Maariv reports that Netanyahu is afraid that he will not be able to cobble together a coalition again after the elections, given Avigdor Lieberman’s unwillingness to join his Government. Netanyahu has made it his goal to be the head of the largest party, regardless of the size of its political bloc, despite the protests of the right-wing parties, in order to create “facts on the ground” and force the president to assign him with the task of forming the next government even if he does not have the support of 61 MKs. The Likud leader has set two goals to improve his situation: the first is to reduce the number of votes received by Otzma Yehudit [Jewish Power] and Zehut, and thus prevent votes from going to waste. The second goal is to take seats from the United Right. According to a source who attended a meeting, Netanyahu said, “It’s preferable for the United Right to have 7 or 8 seats in a right-wing coalition led by the Likud than for them to win 12 seats—which would make it impossible for the Likud to form the government and would put them in the opposition.” New Right leader Ayelet Shaked said on Facebook Live: “Anyone who votes for the United Right receives two things—Benyamin Netanyahu as prime minister and a right-wing party that will work with a right-wing spirit. It’s actually one vote that works as two.”
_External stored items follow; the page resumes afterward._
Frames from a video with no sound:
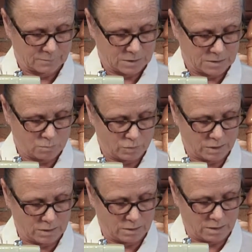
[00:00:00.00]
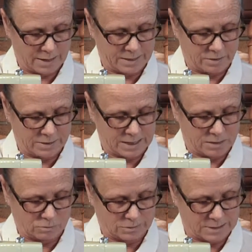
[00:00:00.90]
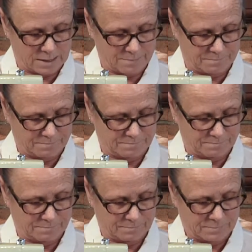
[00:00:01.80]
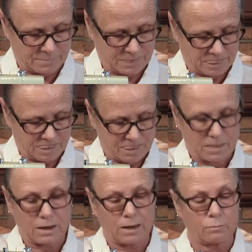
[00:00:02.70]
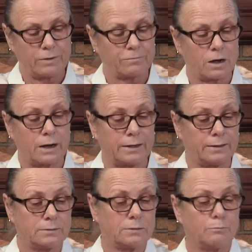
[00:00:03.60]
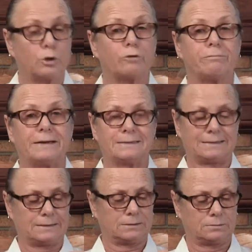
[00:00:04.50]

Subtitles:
Then we're going to line our needles up. And we've got it perfect.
Yediot Ahronot maps out different scenarios after the elections. In Scenario A: “The right-wing bloc [without Yisrael Beiteinu] wins 61 seats or more. Netanyahu forms the next government, which is comprised of right-wing parties and the Haredi parties. In Scenario B: The right-wing bloc without Yisrael Beiteinu fails to win 61 seats, a result that will create a political situation in which several different kinds of coalition governments could feasibly be formed, such as a unity government, a government with an alternating premiership and a government led by Benny Gantz (though that option appears to be unlikely). The paper adds that there are several other possible scenarios that appear to be unlikely, but nevertheless should be reviewed: One is a Likud-United Right-Yisrael Beiteinu-Haredim coalition with an alternating premiership agreement between Netanyahu and Lieberman. The second is a a right wing-Haredi coalition with the Labour Party.”

Yediot Ahronot, Maariv, Haaretz and Israel Hayom report that Welfare Minister Haim Katz is likely to be indicted but the indictment will not include a bribery charge. The indictment alleged that Katz bought stock on the basis of inside information and illegally accrued profits as a result.

Kan Radio reports that the Attorney General Avichai Mandelblit said that placing cameras in the area of polling stations under certain circumstances could constitute a criminal offence, if the placement of those cameras served as an impediment to the voting process. Mandelblit said that the Central Elections Committee was barred from issuing instructions to place cameras on its behalf at polling stations as long as it was not explicitly empowered to do so by law or, at the very least, in election-related ordinances. In April’s election, the Likud party spent hundreds of thousands of shekels to buy 1,200 cameras and give them to Likud members serving as polling officials in Arab towns. It said the goal was “to monitor the integrity of the elections.”

Haaretz reports that the Israel National Library in Jerusalem yesterday unveiled a new collection of Franz Kafka’s papers, ending a decade-long legal battle to make the papers available to the public. The library recently obtained the manuscripts, including drafts of stories, personal letters and exercise books for Hebrew study. The library began the process after Haaretz reported that the literary estate was being held in private hands, out of public view. Dr. Stefan Litt of the National Library told Haaretz that he was surprised to find the Hebrew study notebook, which had been previously unknown to researchers.